Sunday, February 27, 2005

My Philosophical Problem With Social Security "Reform"

A month or so ago, a friendly right-winger who blogs as HimOverSin stopped by this blog and chided me for "condemning" Bush's Social Security plan before the details were even released (they still haven't been, as of this writing, thanks largely to sensible protests of the very idea of privatization).
"But what's wrong with ownership in one's SS account?," he asked me. "To get more ppl involved in the stock market?"
Here's what's wrong: Social Security is not an investment program, it is a social safety net designed to protect those who, despite the possibility of having made bad decisions during their lives -- not buying and paying off a home, not saving -- are now faced with the infirmities of old age.
That's a fundamental difference in philosophy between lefties like me and the Bush adherents who believe private investment is always by definition superior to a government-administered program.
Social Security was created in 1935 because of the disastrous results of relying on people's good judgment about how to plan for their old age. It recognizes that some will have worked harder than others, and been smarter about how to spend or invest their money over time -- and says that shouldn't matter when it comes to providing a basic standard of living for the elderly. It takes as a fundamental principle the notion that people have a right to some financial security when they are no longer able to work for a living.
So, the bottom line is there is no argument that will work for me that doesn't acknowledge that philosophical position.
HimOverSin asked me if I had a "risky" 401K. Well, yes, although I haven't contributed as much to it as I should have over the past decade. But again, I think it is a problem to conflate Social Security with pension plans and investments. They serve fundamentally different societal purposes, even if they all can be reduced at some level to the concept of providing income for old age.

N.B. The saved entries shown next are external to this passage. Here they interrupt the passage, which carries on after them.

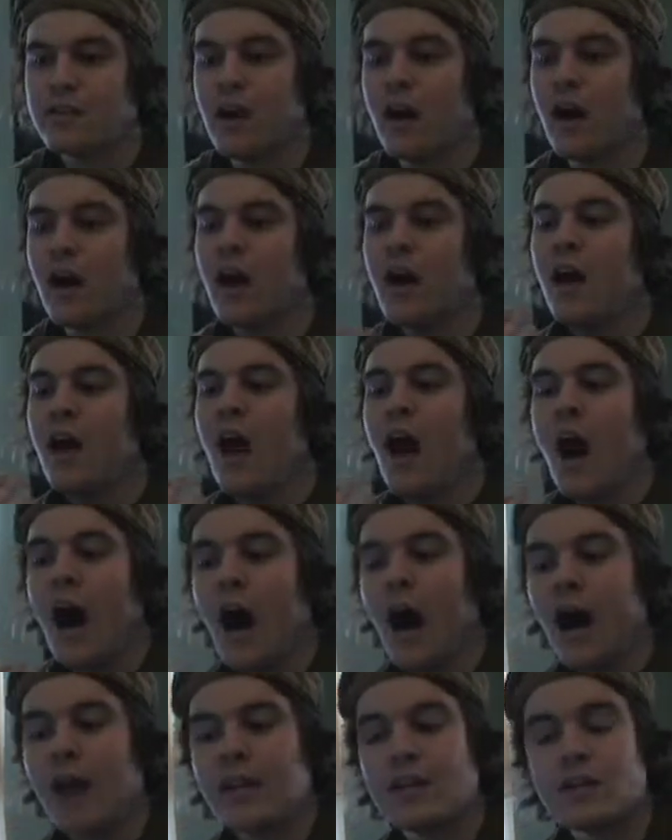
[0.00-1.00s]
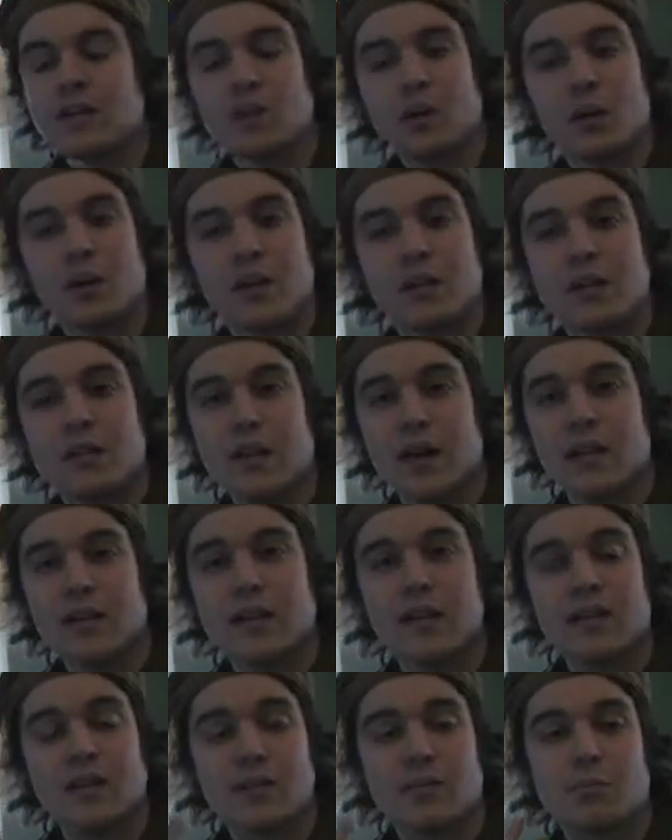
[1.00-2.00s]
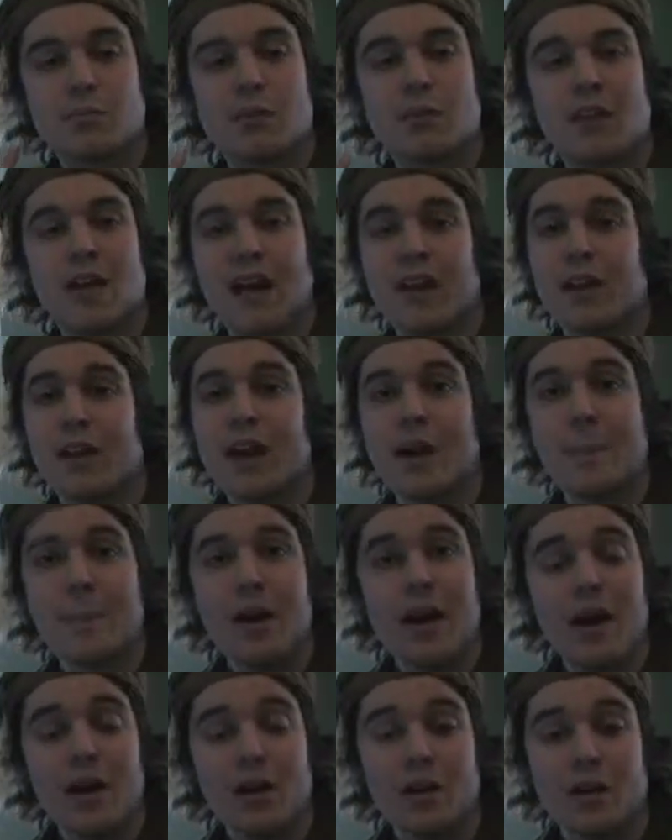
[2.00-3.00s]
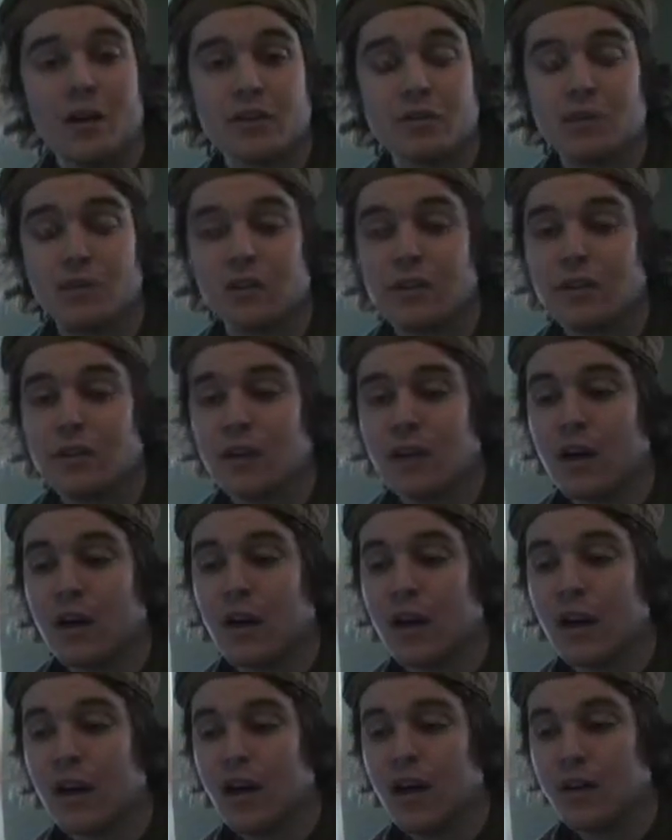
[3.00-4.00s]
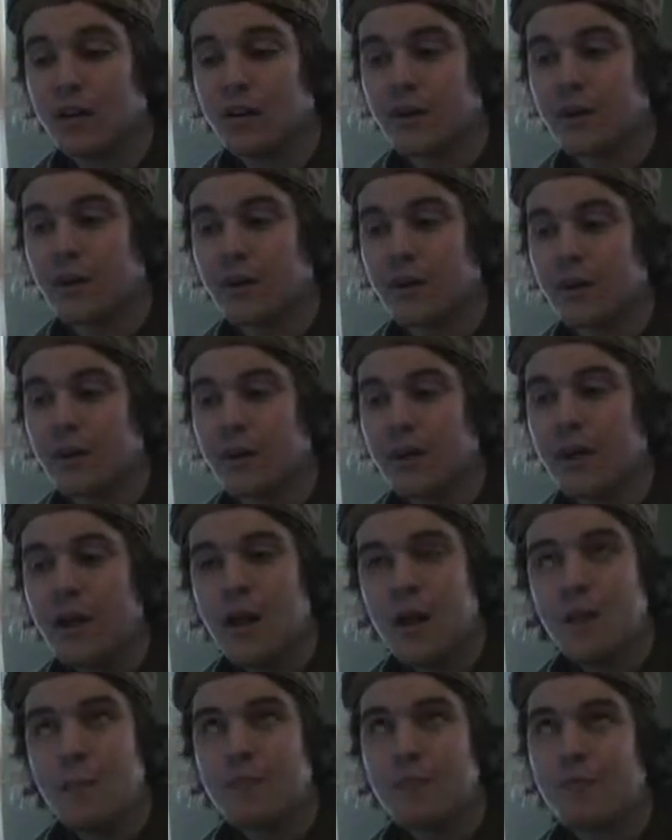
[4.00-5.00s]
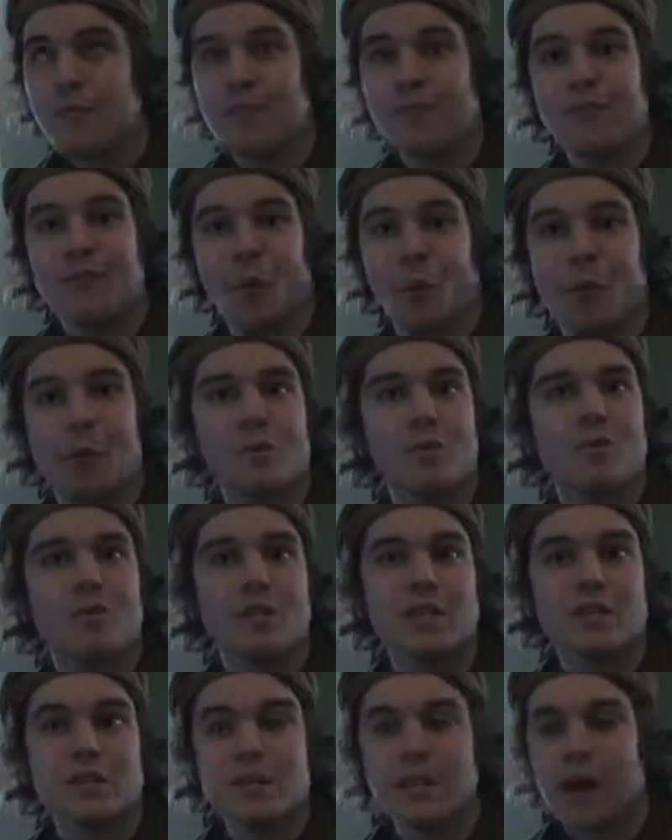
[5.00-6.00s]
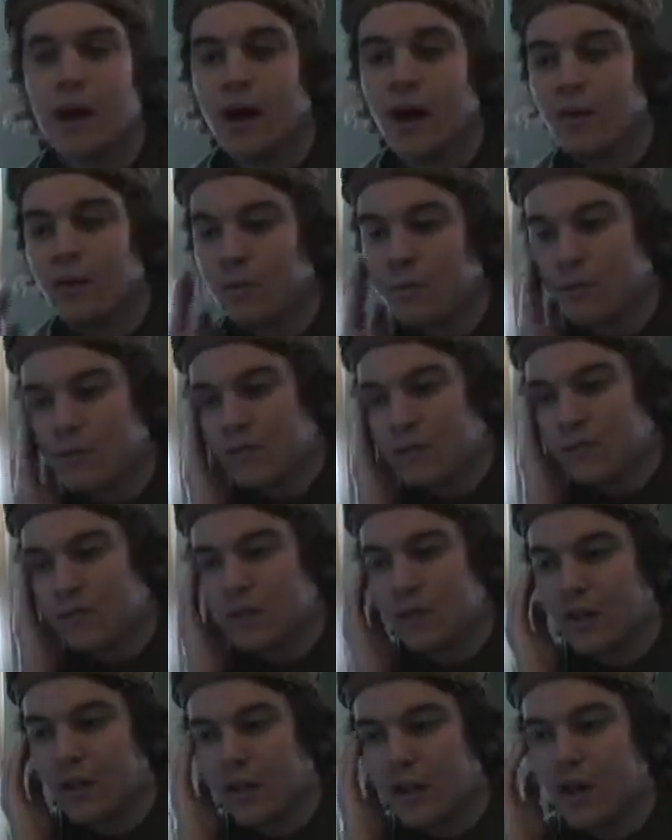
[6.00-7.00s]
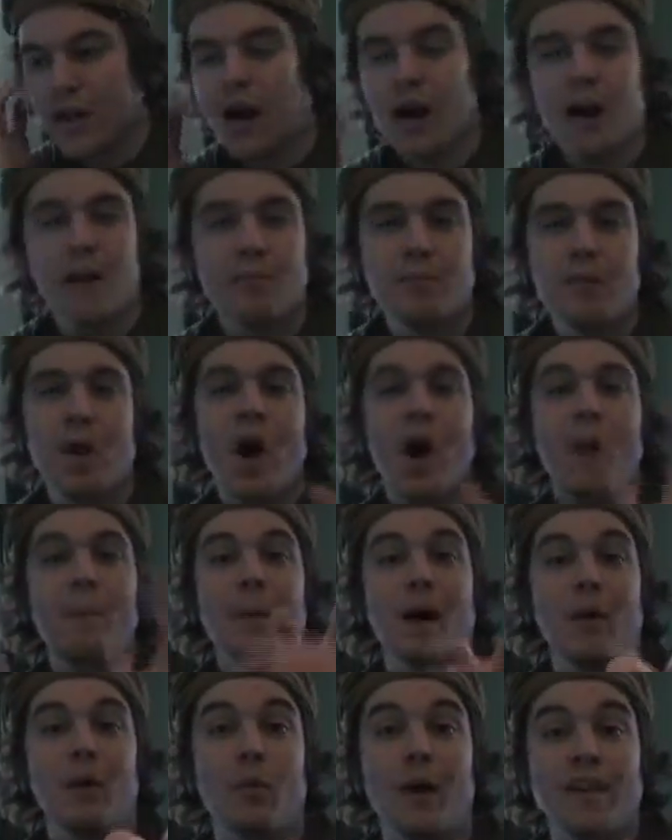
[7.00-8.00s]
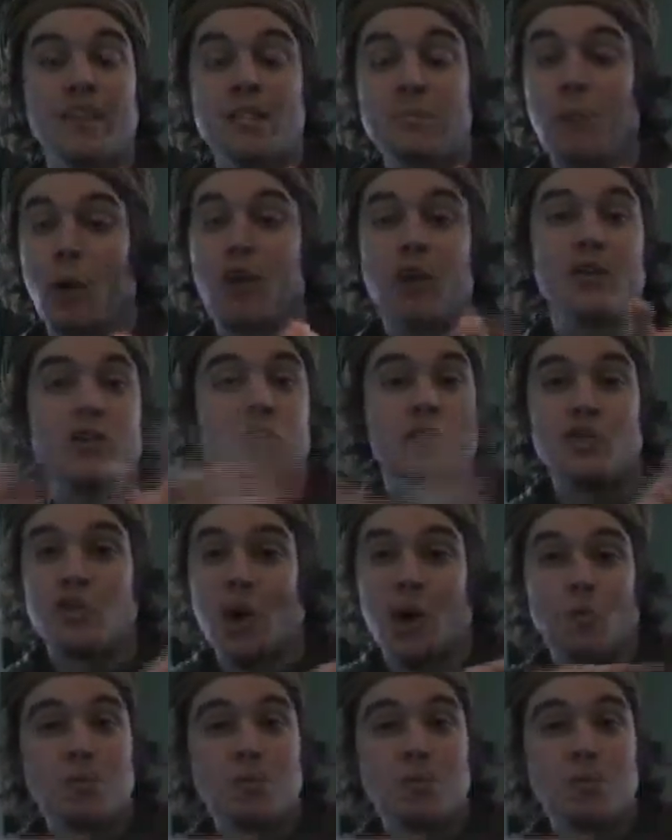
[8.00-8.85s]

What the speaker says: I enjoyed that this movie had a lot of parallels with the other 4 movies now. With, by the way, spoilers.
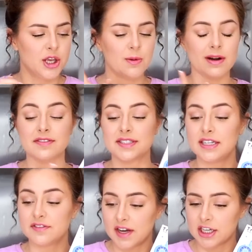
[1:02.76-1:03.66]
you will have seen
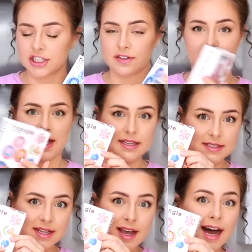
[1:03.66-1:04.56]
a version of
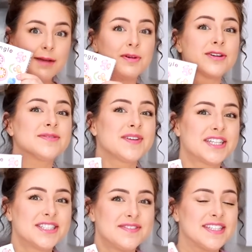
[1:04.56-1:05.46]
this. I bought a
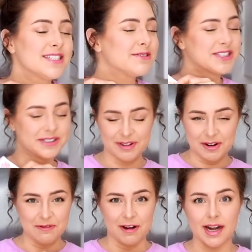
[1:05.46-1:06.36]
version of this, it was the
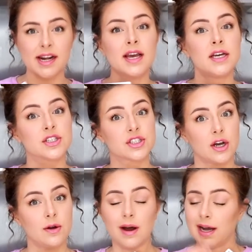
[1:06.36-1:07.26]
wrong one,
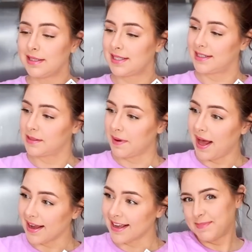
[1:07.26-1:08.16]
so I sent it
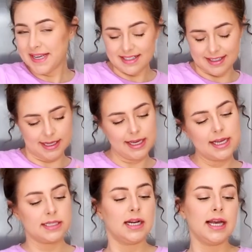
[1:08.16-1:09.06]
back. Basically,
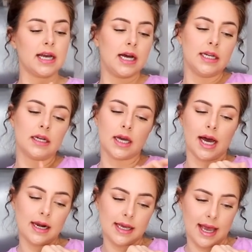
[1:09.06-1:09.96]
it's like a little
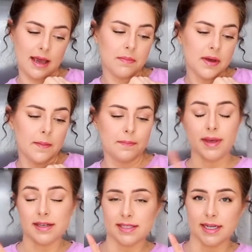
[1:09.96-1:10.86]
colour game
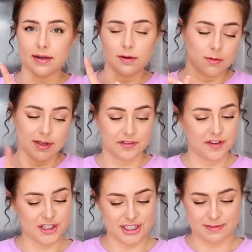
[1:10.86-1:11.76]
mixed in with a
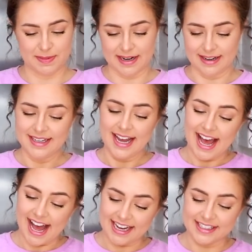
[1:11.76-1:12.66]
fidget spinner,
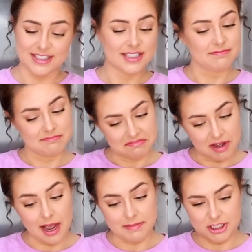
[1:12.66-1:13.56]
and
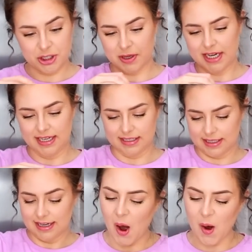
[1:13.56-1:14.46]
I'm intrigued.
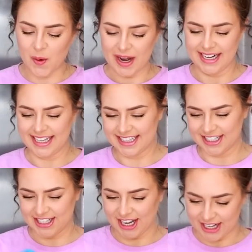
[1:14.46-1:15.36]
Oh, I like the
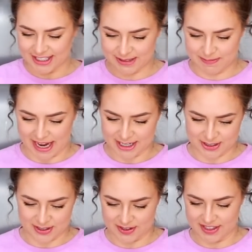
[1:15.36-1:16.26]
colours
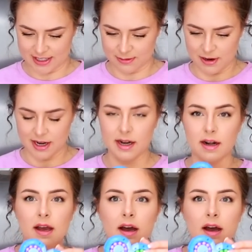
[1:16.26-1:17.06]
better on this one.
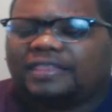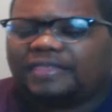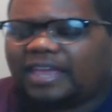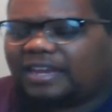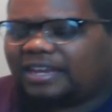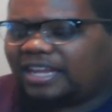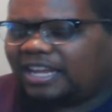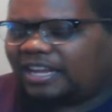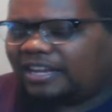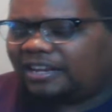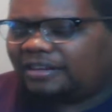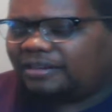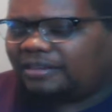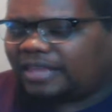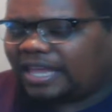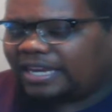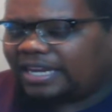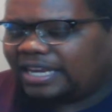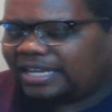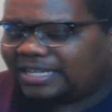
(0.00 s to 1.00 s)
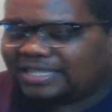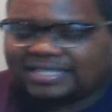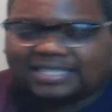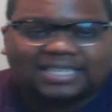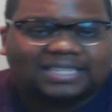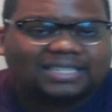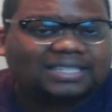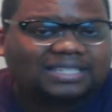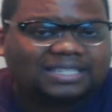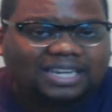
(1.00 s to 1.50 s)
They need
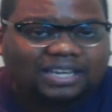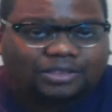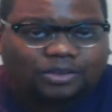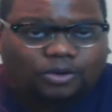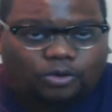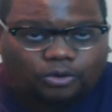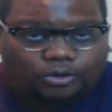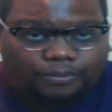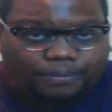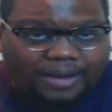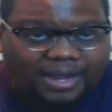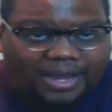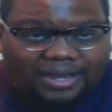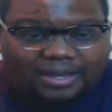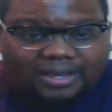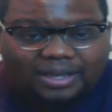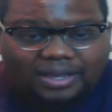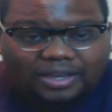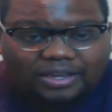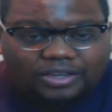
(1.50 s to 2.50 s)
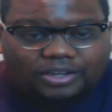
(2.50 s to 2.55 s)
consistency at the quarterback.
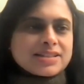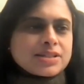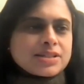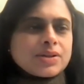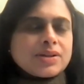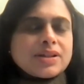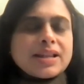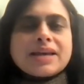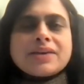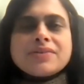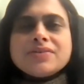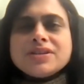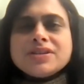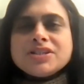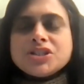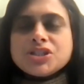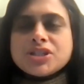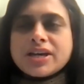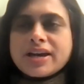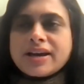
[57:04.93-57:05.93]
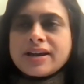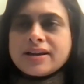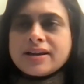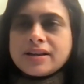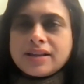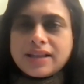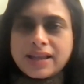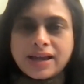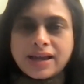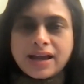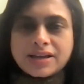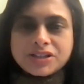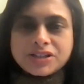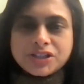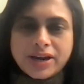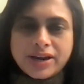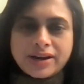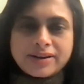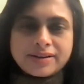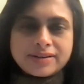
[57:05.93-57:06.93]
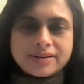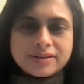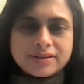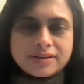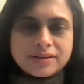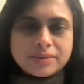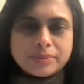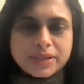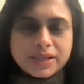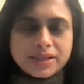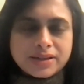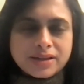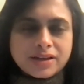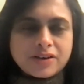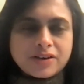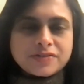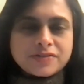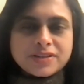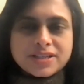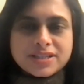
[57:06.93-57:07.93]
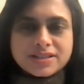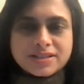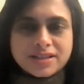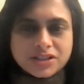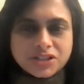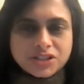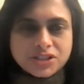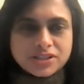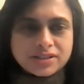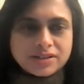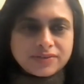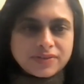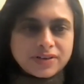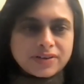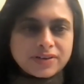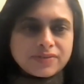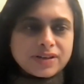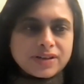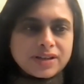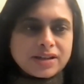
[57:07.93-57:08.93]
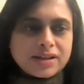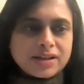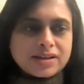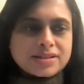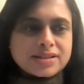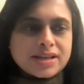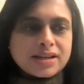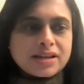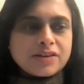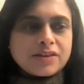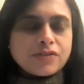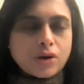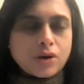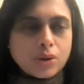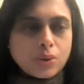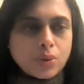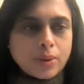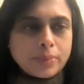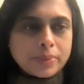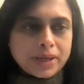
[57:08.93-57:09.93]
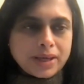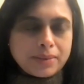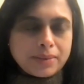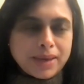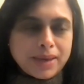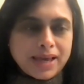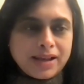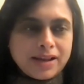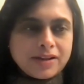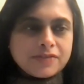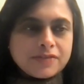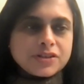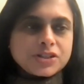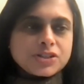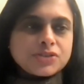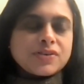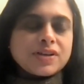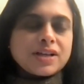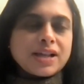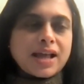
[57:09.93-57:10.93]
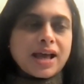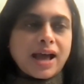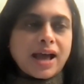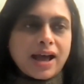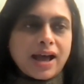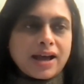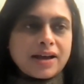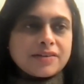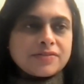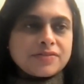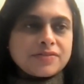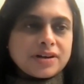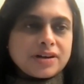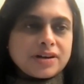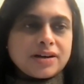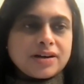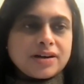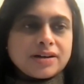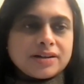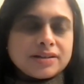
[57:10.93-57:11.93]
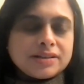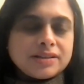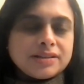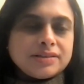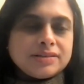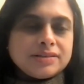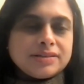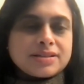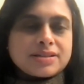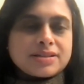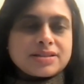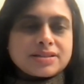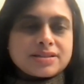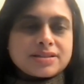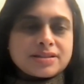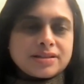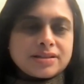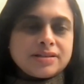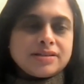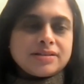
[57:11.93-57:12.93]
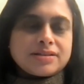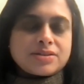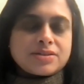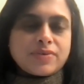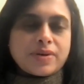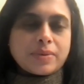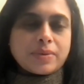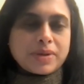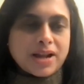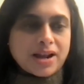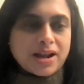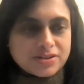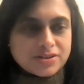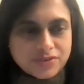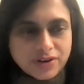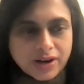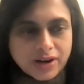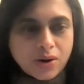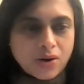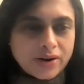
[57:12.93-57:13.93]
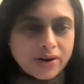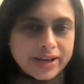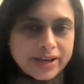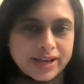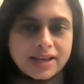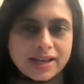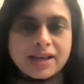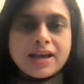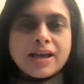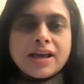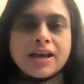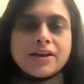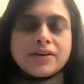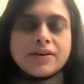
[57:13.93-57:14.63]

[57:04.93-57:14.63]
So like I shared in the beginning of the session, we will send a follow-up email, which will have this webinar's recording.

I'm enough of a lefty (I'm even left-handed) to believe in the similar kind of safety net provided by Medicare and Medicaid -- two programs that many believe will be the next Republican targets after Social Security. In fact, I believe that if we are to consider ourselves a civilized society, we need to extend the concept of government-funded health care and make it a universal program. Yes, socialized medicine is what I'm talking about.
Some things need to be done because they simply are the correct thing to do (I almost said "right" -- a dangerous, loaded word if ever there was one!)
I lived for a few years in the United Kingdom, and received health care under the national program there. Here's the dirty little secret opponents of universal health care don't want you to know: It's pretty good, at least for routine medical needs. My family and I were able to see a doctor whenever we needed to, and get care that included physical therapy for chronic pain without ever having to fill out an insurance form or make a co-payment.
The clinics didn't have fancy carpeting and soft armchairs, but the doctors and nurses who worked in them were dedicated, professional and at least as caring as any I have had in the United States. They even make house calls, something I only vaguely remember from my childhood in this country.
Those who want to change Social Security and who fight universal health care often do so under the banner of "choice," ironic in that these same people seem so often to want to limit the choices of women on the issue of whether to bear children.
But I would argue that the choice being made by those who would privatize Social Security is the choice to watch our elderly risk financial ruin if they make the mistake of outliving their usefulness to the work force.
We need to be better than that as a society.
I'm not an economist, so there is a limit to my understanding of the monetary issues. But I have read quite a bit about Social Security in the past few months, and have come to understand that the proposals Bush and his supporters have embraced will do nothing to strengthen the system. Rather, they will replace it with a far riskier plan that has the additional flaw of adding to our already staggering national debt through a borrowing scheme.
Paul Krugman, always worth reading, has a very fine article in the current issue of The New York Review of Books, in which he looks in some detail at the arguments about both Social Security and health care. I don't want to start quoting him, because I'll end up putting his entire long article inside quotes, but I highly recommend that anyone who cares about these issues read it.